During his time in the North, Jim learned to play the guitar. In the ensuing years he taught his siblings to play the violin, mouth organ, and guitar. They had their own “Bauman ensemble.”
In the early 1960s the Ontario Department of Education moved to close small rural schools and to bus farm children to much larger, centralized schools. The proposed changes were greeted with alarm and resistance by the Old Order Mennonite community. They saw little in the new educational system that would preserve their way of life.
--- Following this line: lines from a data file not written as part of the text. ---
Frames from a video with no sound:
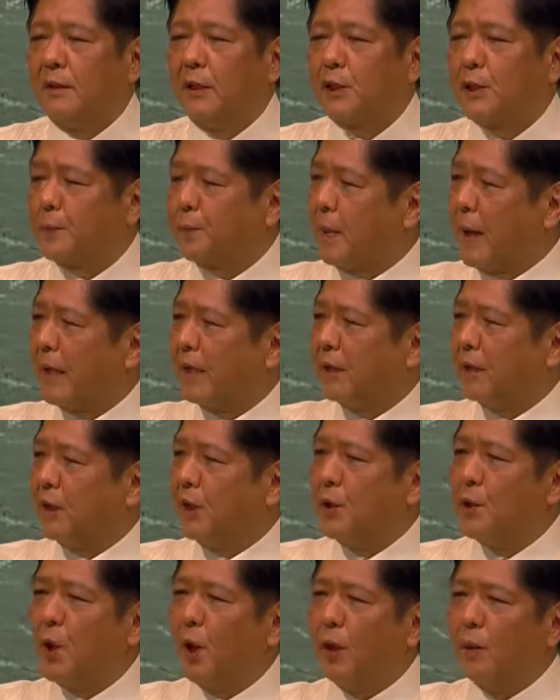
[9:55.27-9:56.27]
Despite
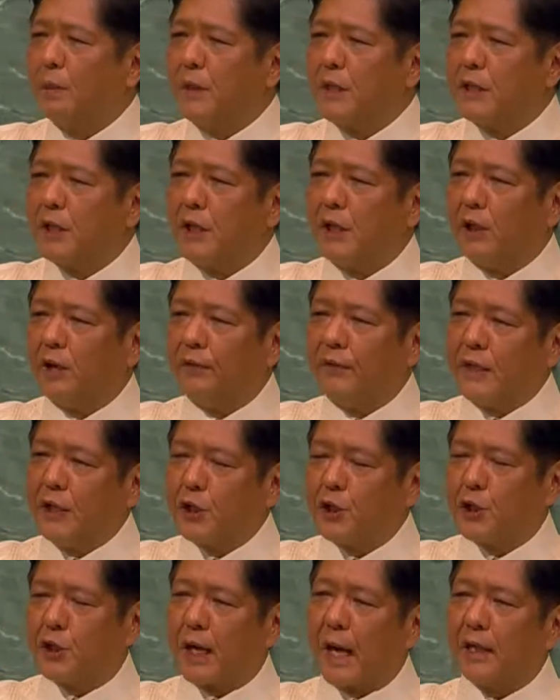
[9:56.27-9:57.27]
the enormity of
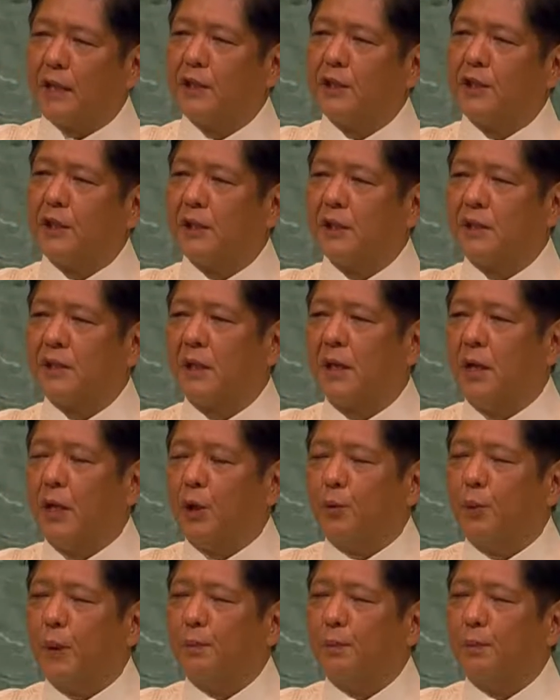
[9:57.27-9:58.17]
these challenges,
Rather, they felt it would degrade it.
With support from the Mennonite Central Committee Ontario, the Old Order community petitioned the government to release them from the educational mandate and permit them to set up their own parochial schools. After considerable discussion and debate, they were given permission to start their own private education system. Their first school, opened under the Ontario Private Schools Act, welcomed students in 1967. But they urgently needed someone with teaching experience and the respect of the community to head up the program.
Jim Bauman and the family in which he’d grown up were well known and highly regarded by the Old Order community. As a child Jim regularly attended worship services at an Old Order meetinghouse. Some Old Order people had worked along side his father. Jim was fluent in Pennsylvania German, the everyday dialect of the Old Order community. They felt that he understood them and their rationale for breaking away from the government funded elementary school system.
The job of teacher and supervisor of their schools was offered to Jim. After considerable thought and consultation, and with the support of his family, he consented. It was a daunting and challenging responsibility. There was no precedent to follow. He also needed to resign from the Waterloo County School Board, leaving a secure teaching position and a predictable future in his profession. Jim chose to be among the pioneers in building an education system where none had previously existed. He was also counted on to be its leader.
Teachers in the newly formed Old Order parochial system had graduated from eighth grade and had no training in pedagogy. To address the situation, Jim started a three week innovative summer school program whereby his teachers would become better equipped to meet the needs of their students. He made important and long lasting connections with the children, their parents, teachers and the Old Order church leaders. There needed to be, and was, a trusting relationship between Jim and those with whom he worked.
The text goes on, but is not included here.